Between stints at Microsoft, Ramez founded and ran Apex NanoTechnologies, the world’s first company devoted entirely to software tools to accelerate molecular design. He holds 19 patents related to search engines, information retrieval, web browsing, artificial intelligence, and machine learning.

Ramez is also the H.G. Wells Award-winning author of four books:

The Infinite Resource: The Power of Ideas on a Finite Planet (non-fiction), which looks at the environmental and natural resource challenges of climate change, energy, water, and food, and charts a course to meet those challenges by investing in the scientific and technological innovation needed to overcome them, and by changing our policies to encourage both conservation and critical innovations.

Nexus and Crux (fiction). These philosophical science fiction thrillers look at the impact of an increasingly plausible technology that could link human minds, and the impact such a technology could have on society and on the human condition, for both good and ill. Along the way, issues of civil liberties, surveillance, Buddhist conceptions of mind, and responsibilities of scientists to society are explored. Nexus has been optioned for a film by Paramount pictures and director Darren Aronofsky (The Black Swan).

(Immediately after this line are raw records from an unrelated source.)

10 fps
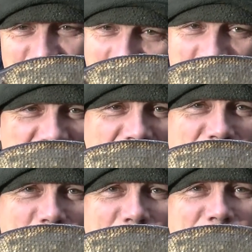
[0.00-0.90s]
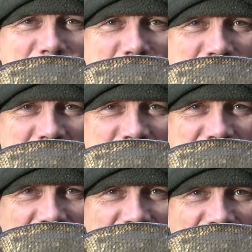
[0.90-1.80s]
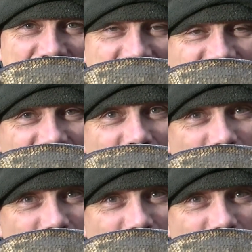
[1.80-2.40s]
not big, of course, for a bream of that size,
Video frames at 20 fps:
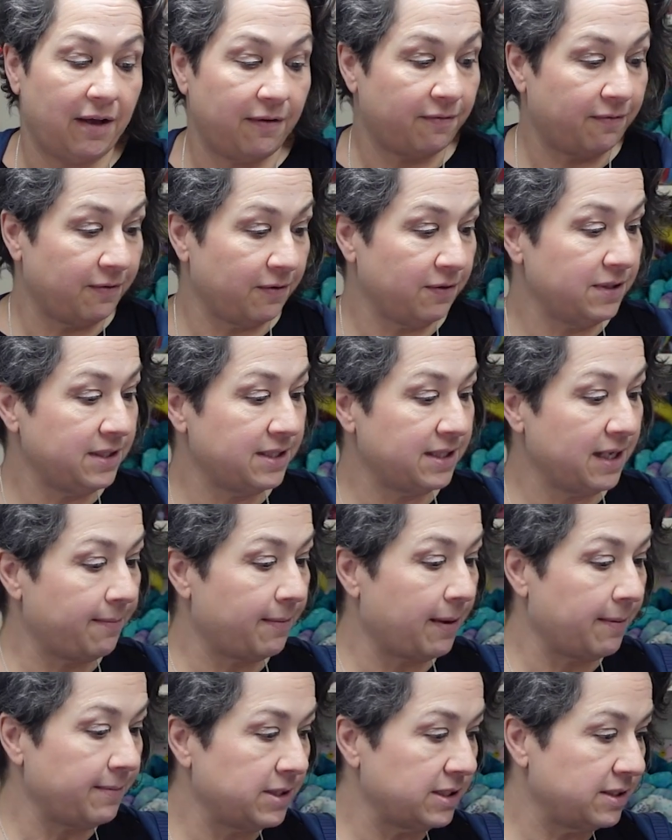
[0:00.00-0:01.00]
First up,
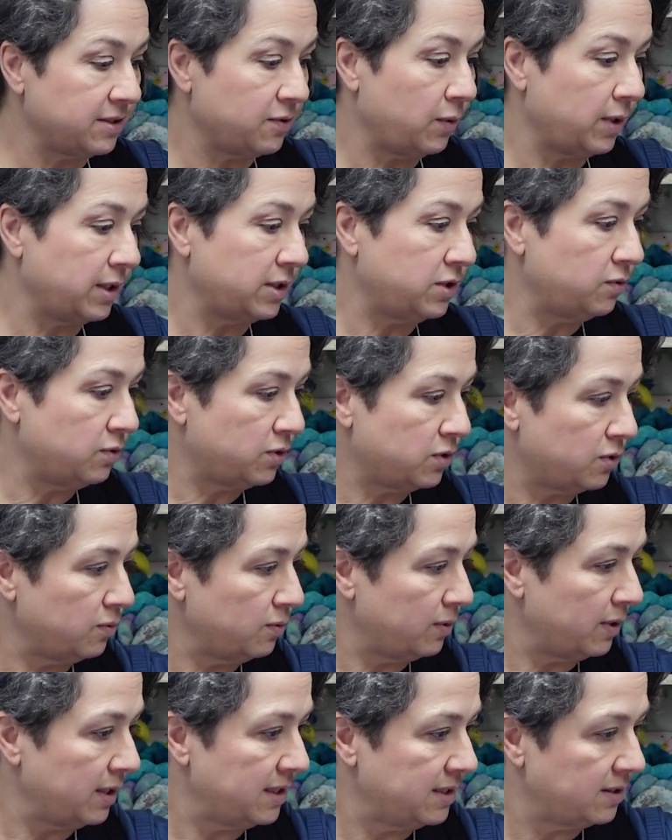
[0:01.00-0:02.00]
I'm just going to
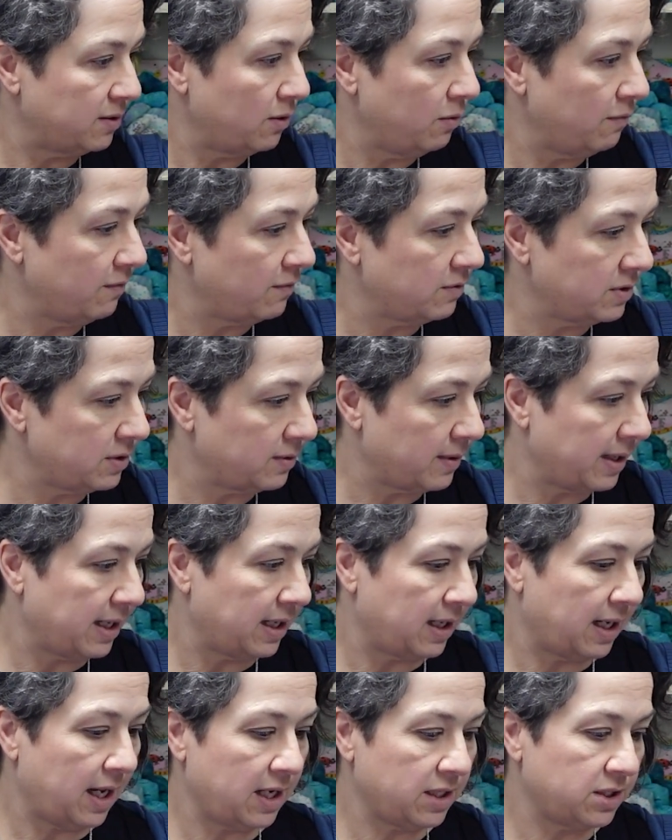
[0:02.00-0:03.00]
scoot these over so I
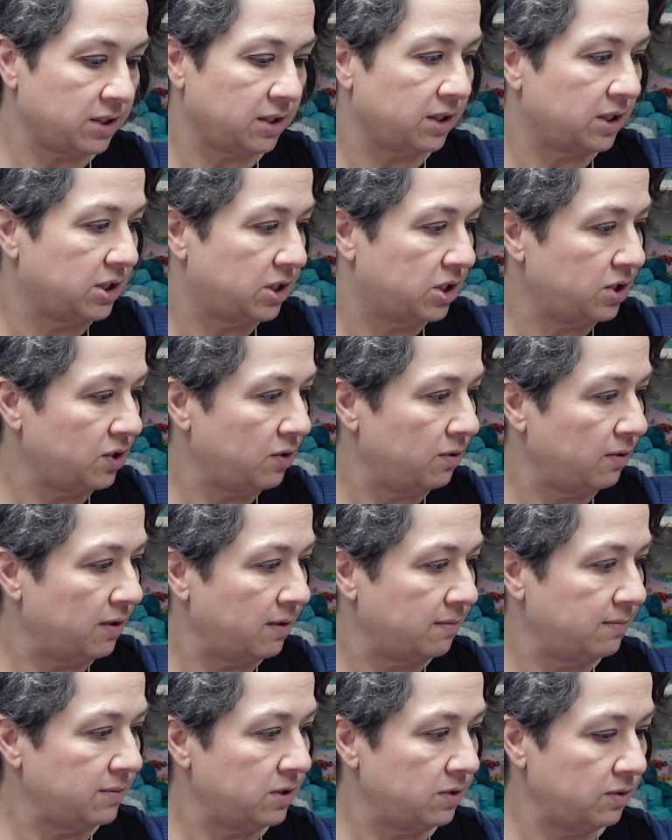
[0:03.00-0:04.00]
can actually show
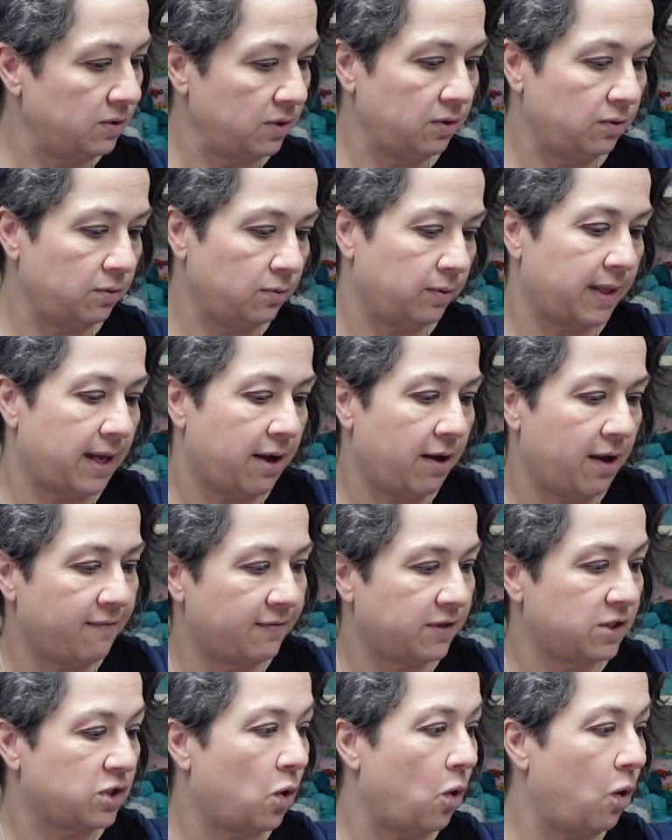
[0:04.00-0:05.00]
them to you without
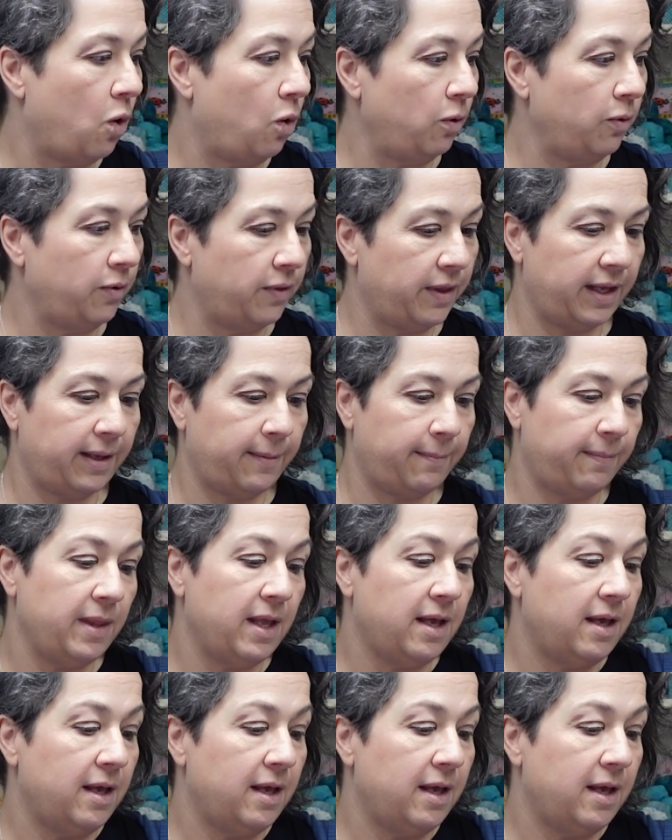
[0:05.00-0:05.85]
having to hold them.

More Than Human: Embracing the Promise of Biological Enhancement (non-fiction), which looks at the science of enhancing the human mind, body, and lifespan, and the effects that will have on society.

Ramez lectures on energy, environment, and innovation at Singularity University, where he serves as Adjunct Faculty. He’s spoken to audiences on four continents, from Illinois to Istanbul and from corporate boardrooms to Harvard University. He’s appeared on Sunday morning MSNBC, repeatedly on Yahoo! Finance, on China Cable Television, on BigThink, and Reuters.fm. His work has appeared in, or been reviewed by, The New York Times, The Wall Street Journal, The Los Angeles Times, The Atlantic, Slate, Business Week, Business Insider, Discover, Popular Science, Wired, and Scientific American. He’s a graduate of the University of Illinois at Urbana Champaign and the Illinois Mathematics and Science Academy at Aurora Illinois.

In his leisure, Ramez has climbed mountains, descended into icy crevasses, chased sharks through their native domain, backpacked through remote corners of China, and ridden his bicycle down hundreds of miles of the Vietnam coast. He lives in Seattle, where he writes and speaks full time.